** Problem to work on **
You are asked to copy the entire listing exactly, apart from its pictures.

[Start of Attachment]

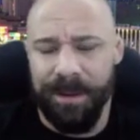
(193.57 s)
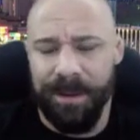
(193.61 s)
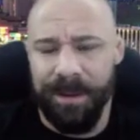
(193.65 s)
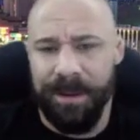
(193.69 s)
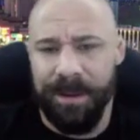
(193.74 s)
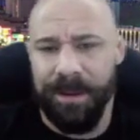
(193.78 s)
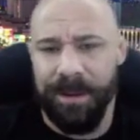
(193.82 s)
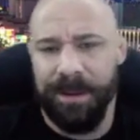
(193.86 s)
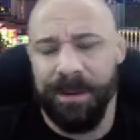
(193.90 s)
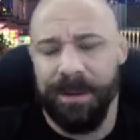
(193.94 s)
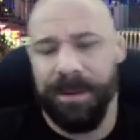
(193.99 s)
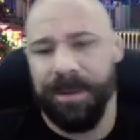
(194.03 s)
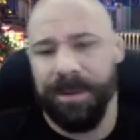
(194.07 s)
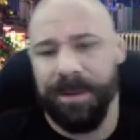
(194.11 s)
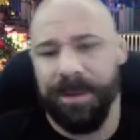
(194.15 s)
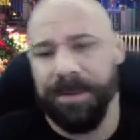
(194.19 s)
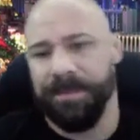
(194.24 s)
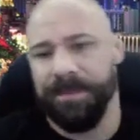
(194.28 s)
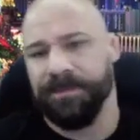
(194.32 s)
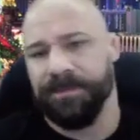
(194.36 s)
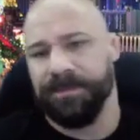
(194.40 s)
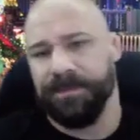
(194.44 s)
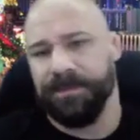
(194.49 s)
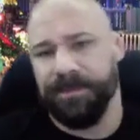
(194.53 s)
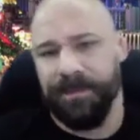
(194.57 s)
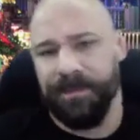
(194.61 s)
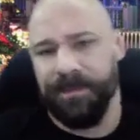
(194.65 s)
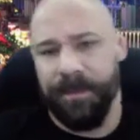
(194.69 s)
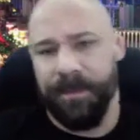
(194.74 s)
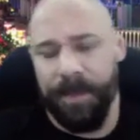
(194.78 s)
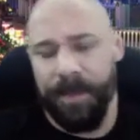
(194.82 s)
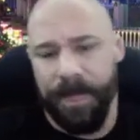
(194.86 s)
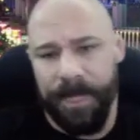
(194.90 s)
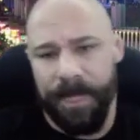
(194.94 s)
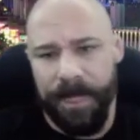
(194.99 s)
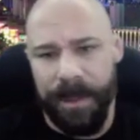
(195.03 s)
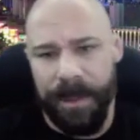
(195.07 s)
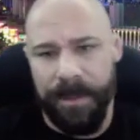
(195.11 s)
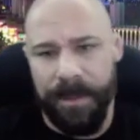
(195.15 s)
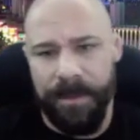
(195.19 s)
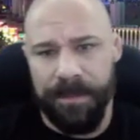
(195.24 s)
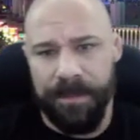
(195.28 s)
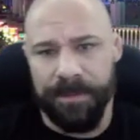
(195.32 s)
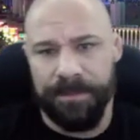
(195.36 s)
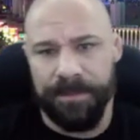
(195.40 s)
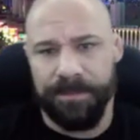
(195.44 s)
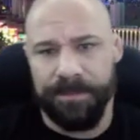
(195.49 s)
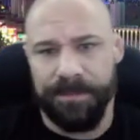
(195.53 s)

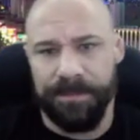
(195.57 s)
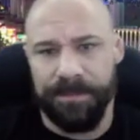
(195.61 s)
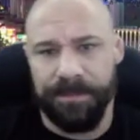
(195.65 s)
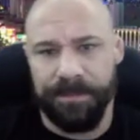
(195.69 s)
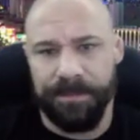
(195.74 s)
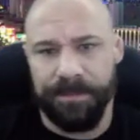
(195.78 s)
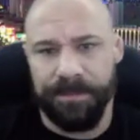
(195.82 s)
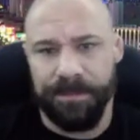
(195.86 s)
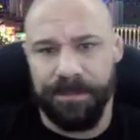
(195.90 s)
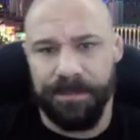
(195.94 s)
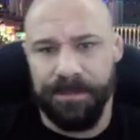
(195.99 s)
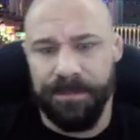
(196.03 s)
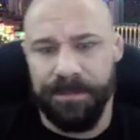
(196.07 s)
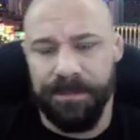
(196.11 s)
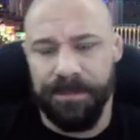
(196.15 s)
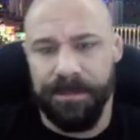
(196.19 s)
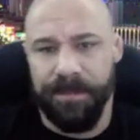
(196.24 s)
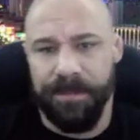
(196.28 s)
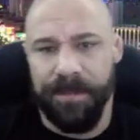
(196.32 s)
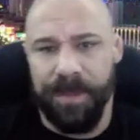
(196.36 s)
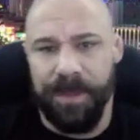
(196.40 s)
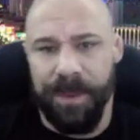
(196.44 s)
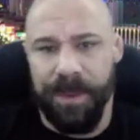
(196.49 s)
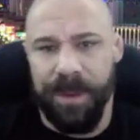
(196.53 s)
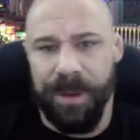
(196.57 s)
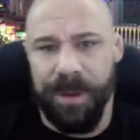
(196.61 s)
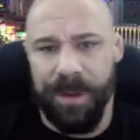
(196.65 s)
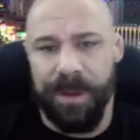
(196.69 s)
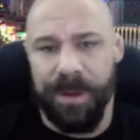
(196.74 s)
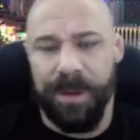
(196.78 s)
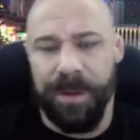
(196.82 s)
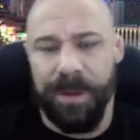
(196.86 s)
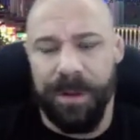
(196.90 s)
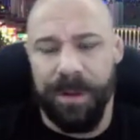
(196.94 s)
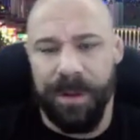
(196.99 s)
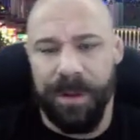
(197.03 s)
The person shown says nothing.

[End of Attachment]

** Solution for this problem **
(193.57 s)
(193.61 s)
(193.65 s)
(193.69 s)
(193.74 s)
(193.78 s)
(193.82 s)
(193.86 s)
(193.90 s)
(193.94 s)
(193.99 s)
(194.03 s)
(194.07 s)
(194.11 s)
(194.15 s)
(194.19 s)
(194.24 s)
(194.28 s)
(194.32 s)
(194.36 s)
(194.40 s)
(194.44 s)
(194.49 s)
(194.53 s)
(194.57 s)
(194.61 s)
(194.65 s)
(194.69 s)
(194.74 s)
(194.78 s)
(194.82 s)
(194.86 s)
(194.90 s)
(194.94 s)
(194.99 s)
(195.03 s)
(195.07 s)
(195.11 s)
(195.15 s)
(195.19 s)
(195.24 s)
(195.28 s)
(195.32 s)
(195.36 s)
(195.40 s)
(195.44 s)
(195.49 s)
(195.53 s)

(195.57 s)
(195.61 s)
(195.65 s)
(195.69 s)
(195.74 s)
(195.78 s)
(195.82 s)
(195.86 s)
(195.90 s)
(195.94 s)
(195.99 s)
(196.03 s)
(196.07 s)
(196.11 s)
(196.15 s)
(196.19 s)
(196.24 s)
(196.28 s)
(196.32 s)
(196.36 s)
(196.40 s)
(196.44 s)
(196.49 s)
(196.53 s)
(196.57 s)
(196.61 s)
(196.65 s)
(196.69 s)
(196.74 s)
(196.78 s)
(196.82 s)
(196.86 s)
(196.90 s)
(196.94 s)
(196.99 s)
(197.03 s)
The person shown says nothing.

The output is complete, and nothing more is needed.